„Die jüngste und letzte Universitätsgründung im Deutschen Kaiserreich war in vieler Hinsicht etwas Besonderes. Sie war – und blieb – die einzige Stiftungsuniversität, die es in der deutschen Geschichte gegeben hat.“[1]
In diesem Jahr feiert die Universität Frankfurt ihr 100jähriges Bestehen. Die Gründung der Frankfurter Universität war ein Unikat. 1914 wurde in Frankfurt am Main zum ersten Mal eine rein aus privaten Mitteln Frankfurter Bürger gegründete Stiftungs-Universität eröffnet. Damit gilt die Frankfurter Universität als „eindrucksvolles Beispiel eines Vereins- und Stiftungsnetzwerkes“[2]. Mit 14 Mio. Goldmark war sie neben Berlin die bestausgestattete preußische Hochschule.[3] In Preußen-Deutschland waren Universitäten als „Veranstaltungen des Staates“ etabliert. Die Frankfurter Bürgerschaft positionierte sich mit der Idee einer Stiftungsuniversität scheinbar eindeutig dagegen: War sie etwa bewusst als „gestifteter Protest“ gegen die preußische Staatsgewalt und deren „Universitätsmonopol“ vorgesehen?
Die vorliegende Hausarbeit soll versuchen, auf diese Frage eine Antwort zu geben. Dazu soll zunächst anhand eines kurzen Abrisses die Situation der Wissenschaften und Stiftungen im Kaiserreich gegeben werden. Anschließend wird speziell die Ausgangslage in Frankfurt beleuchtetet werden. Die folgende Vorgeschichte zur Gründung der Universität soll aufgrund des Umfangs dieser Arbeit lediglich an den wichtigsten Personen und Gründungs-Instituten festgemacht werden. Insbesondere die Rolle der (jüdischen) Stiftungen wird hierbei hervorgehoben. Der nächste Teil der Arbeit stellt die Verhandlungen und Diskussionspunkte mit dem preußischen Staat vor. Dabei wird insbesondere der erste Bericht des Frankfurter Oberbürgermeisters Adickes 1909 an das Kultusministerium zwecks Gründung einer Universität analysiert. Die Vorstellung der Denkschrift und des Stiftungsvertrags von 1912 bilden den Abschluss dieser Arbeit. Abschließend soll mit einer zusammenfassenden Schlussbetrachtung die Gründung der Stiftungsuniversität Frankfurt[4] beurteilt werden.

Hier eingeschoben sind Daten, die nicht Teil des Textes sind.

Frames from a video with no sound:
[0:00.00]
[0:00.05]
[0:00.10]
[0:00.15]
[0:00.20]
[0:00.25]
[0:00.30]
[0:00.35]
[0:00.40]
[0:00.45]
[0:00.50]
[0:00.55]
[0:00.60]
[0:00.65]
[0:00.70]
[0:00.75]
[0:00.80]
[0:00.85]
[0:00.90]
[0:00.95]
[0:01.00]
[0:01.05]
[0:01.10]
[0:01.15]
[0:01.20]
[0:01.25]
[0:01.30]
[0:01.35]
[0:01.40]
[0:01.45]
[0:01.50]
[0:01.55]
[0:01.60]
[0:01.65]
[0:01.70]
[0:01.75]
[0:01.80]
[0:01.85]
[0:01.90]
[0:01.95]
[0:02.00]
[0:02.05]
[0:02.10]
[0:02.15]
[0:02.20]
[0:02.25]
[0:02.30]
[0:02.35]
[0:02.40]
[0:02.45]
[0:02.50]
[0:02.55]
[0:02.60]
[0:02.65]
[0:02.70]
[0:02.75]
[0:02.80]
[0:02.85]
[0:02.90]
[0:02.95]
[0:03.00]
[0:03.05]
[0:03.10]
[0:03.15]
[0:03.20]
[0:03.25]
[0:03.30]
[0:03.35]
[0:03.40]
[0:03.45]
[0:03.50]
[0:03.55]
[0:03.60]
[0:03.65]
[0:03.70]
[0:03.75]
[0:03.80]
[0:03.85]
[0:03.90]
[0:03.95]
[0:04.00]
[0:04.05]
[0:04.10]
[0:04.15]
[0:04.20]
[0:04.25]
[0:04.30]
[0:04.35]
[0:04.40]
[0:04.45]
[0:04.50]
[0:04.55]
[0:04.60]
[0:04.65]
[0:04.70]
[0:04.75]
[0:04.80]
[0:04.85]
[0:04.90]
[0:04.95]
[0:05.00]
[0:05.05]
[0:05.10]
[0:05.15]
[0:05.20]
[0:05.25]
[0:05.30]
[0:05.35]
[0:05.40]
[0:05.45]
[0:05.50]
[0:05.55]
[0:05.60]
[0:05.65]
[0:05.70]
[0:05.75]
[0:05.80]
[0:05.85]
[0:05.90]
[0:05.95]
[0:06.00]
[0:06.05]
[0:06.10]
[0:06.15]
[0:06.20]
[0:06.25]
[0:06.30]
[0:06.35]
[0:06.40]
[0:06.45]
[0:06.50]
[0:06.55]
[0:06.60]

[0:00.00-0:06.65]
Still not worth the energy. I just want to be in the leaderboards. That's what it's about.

[1] Hammerstein, Notker: Die Johann-Wolfgang-Goethe-Universität Frankfurt am Main. Band 1: Von der Stiftungsuniversität zur staatlichen Hochschule: 1914-1950, Göttingen 2012, S. 17.
[2] Roth, Ralf: Jüdische Stiftungsaktivitäten und Universitätsgründungen: Die Beispiele Frankfurt und Hamburg. In: Thomas Adam, Manuel Frey, Graf Rupert Strachwitz (Hg.): Stiftungen seit 1800. Kontinuitäten und Diskontinuitäten, Stuttgart 2009, S. 166.
[3] Bei den „spektakuläre Großstiftungen“ entfielen 1908 bis 1914 auf die Universität Frankfurt allein 17 Mio. Mark. Zusammen mit den 14 Mio. für die Kaiser-Wilhelm Gesellschaft waren das über 75 % der Spendengelder dieser letzten Vorkriegsjahre (Vgl. Spenkuch, Hartwin: Bürgersinn und Staatshoheit. Stiftungen und Schenkungen für wissenschaftliche Zwecke 1890-1918. In: Wolfgang Neugebauer (Hg.): Kulturstaat und Bürgergesellschaft: Preußen, Deutschland und Europa im 19. und frühen 20. Jahrhundert, Berlin 2010, S. 244).
[4] Befasst man sich mit der Gründungsgeschichte der Universität, so kann man zwei Grundlagenwerke benennen, die auch in so gut wie aller neueren Literatur zur Gründung der Universität vielfach zitiert werden. Zum einen ist „Die Gründung der Universität Frankfurt“ verfasst von Richard Wachsmuth hervorzuheben. Wachsmuth gibt als erster Rektor der Universität und Professor für Experimentalphysik als Zeitzeuge einen mit zahlreichen Original-Quellen versehenen umfangreichen Überblick über die Gründungsgeschichte der Frankfurter Universität. Das zweite Standardwerk wurde 1972 von dem Historiker und Professor für Mittlere und Neuere Geschichte an der Universität Frankfurt Paul Kluke verfasst und trägt den Titel „Die Stiftungsuniversität Frankfurt am Main 1914-1932“.